Les amphores découvertes près de l'épave antique, au niveau du haut fond de Centuri
Les amphores découvertes près de l'épave antique, au niveau du haut fond de Centuri

Une faune peu connue
Les scientifiques se sont penchés sur l'étude de la biodiversité qui s'est développée sur les épaves et leurs environs. Comme le souligne la directrice du parc naturel marin du Cap Corse et de l’Agriate, Madeleine Cancemi, « les épaves sont des espaces de nidification pour les espèces marines. Dans les amphores près de l’épave antique, on a retrouvé des congres, des crevettes, des langoustes. »
Les chercheurs ont également étudié un champ de laminaire, une formation d'algue assez rare en Méditerranée, croyant qu'elle n'existait que dans les bouches de Bonifacio. De plus, ils ont observé un phénomène encore peu connu appelé les anneaux de coralligènes, qui se forment en cercle autour de certains rochers. Bien que la formation de ces anneaux reste un mystère, ils jouent un rôle crucial dans la préservation de la biodiversité. Au centre de ces anneaux, des rochers servent de refuge pour des espèces de poissons et de coraux qui sont devenues rares en Méditerranée, telles que les porcelaines et les gorgones, explique Madeleine Cancemi.

 

Un grand travail de protection
Les données collectées lors de cette expédition, représentant environ 20 heures de vidéos, seront analysées ultérieurement. À l'heure actuelle, ces documents sont principalement utilisés pour la protection des zones marines.
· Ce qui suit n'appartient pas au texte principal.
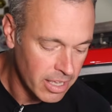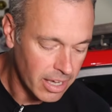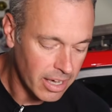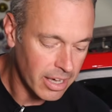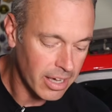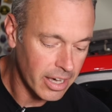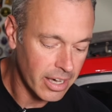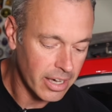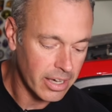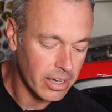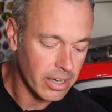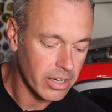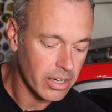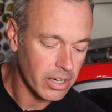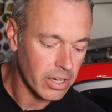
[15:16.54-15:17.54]

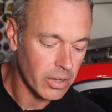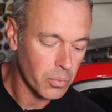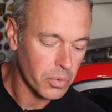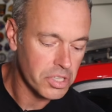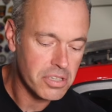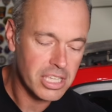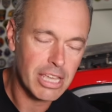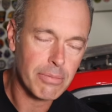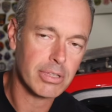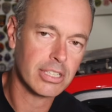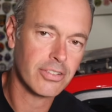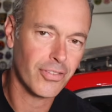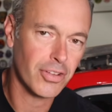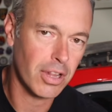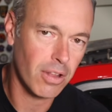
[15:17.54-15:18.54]
Will you keep
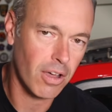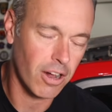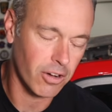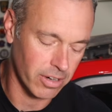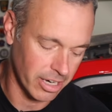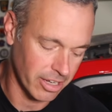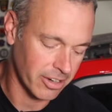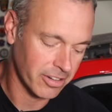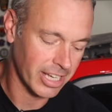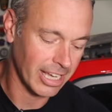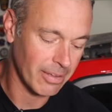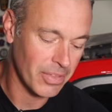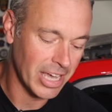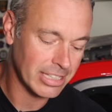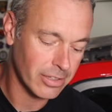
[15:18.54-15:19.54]
this for the long run?
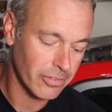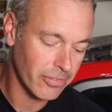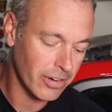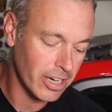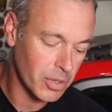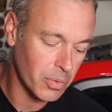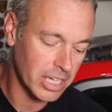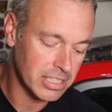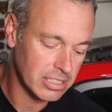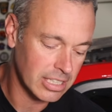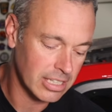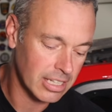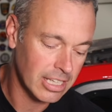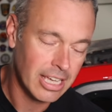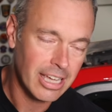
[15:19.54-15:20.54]
Okay, that's a fair
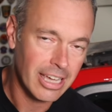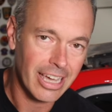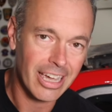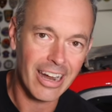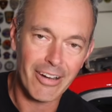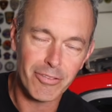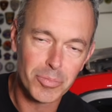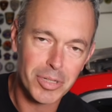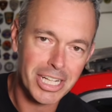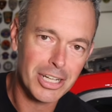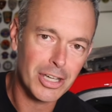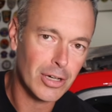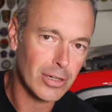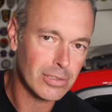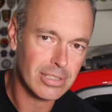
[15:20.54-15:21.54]
question. Everybody
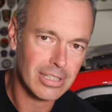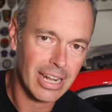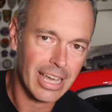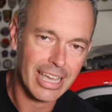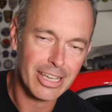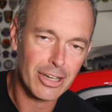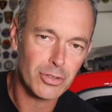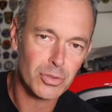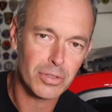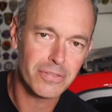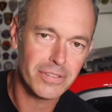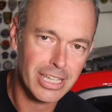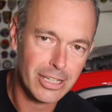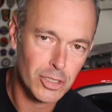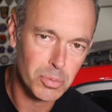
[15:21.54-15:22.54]
knows that I go through
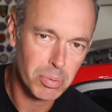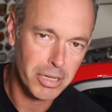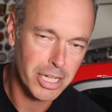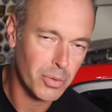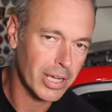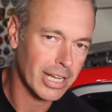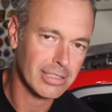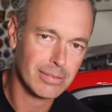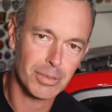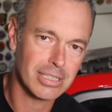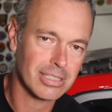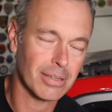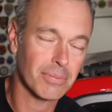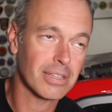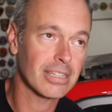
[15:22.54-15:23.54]
vehicles pretty quick. It's been
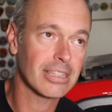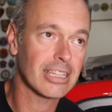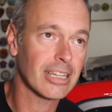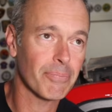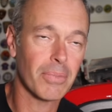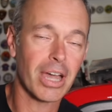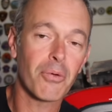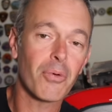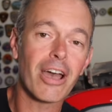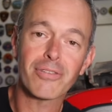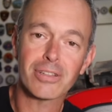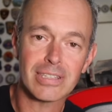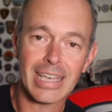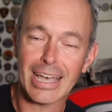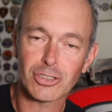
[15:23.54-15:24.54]
something that my wife
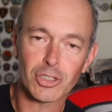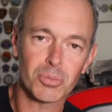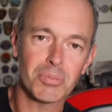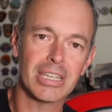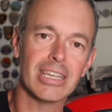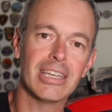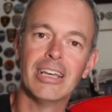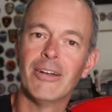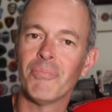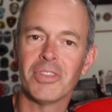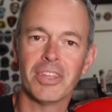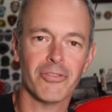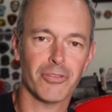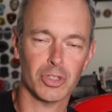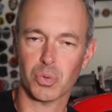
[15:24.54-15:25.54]
has hassled me
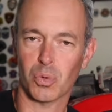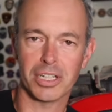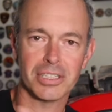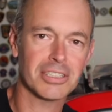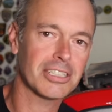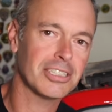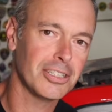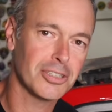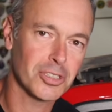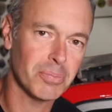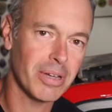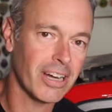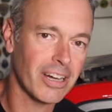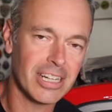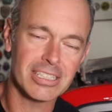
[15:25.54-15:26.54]
for 26 years of
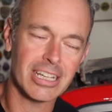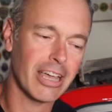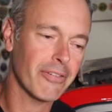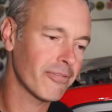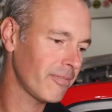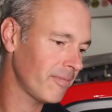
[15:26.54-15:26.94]
marriage. I,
Pour Franca Cibecchini, responsable du littoral de Corse au sein de la Drassm, en plus des connaissances scientifiques qui seront tirées de cette expédition, elle souligne l'importance essentielle de la documentation rapportée. Selon elle, il est crucial de savoir à quoi ressemblent ces sites et de définir leur composition, car il est difficile de protéger quelque chose que l'on ne connaît pas. "En explorant ces lieux, nous cartographions les fonds marins afin de déterminer si des objets disparaissent avec le temps". Les informations extraites serviront notamment à protéger une zone au nord du Cap Corse qui ne fait pas partie ni de l'Italie ni de la France. Bien que les deux pays aient ratifié la convention sur la protection du patrimoine culturel subaquatique en 2001, son statut précaire le laisse pour l'instant sans défense.
L'Alfred Merlin poursuivra une troisième semaine d'exploration sous-marine aux environs d'Aléria à partir du 10 juillet, se rendant cette fois-ci sur une épave romaine datant du premier siècle de notre ère.


Le robot Arthur, capable de descendre à 2 500 mètres de profondeur.
Le robot Arthur, capable de descendre à 2 500 mètres de profondeur.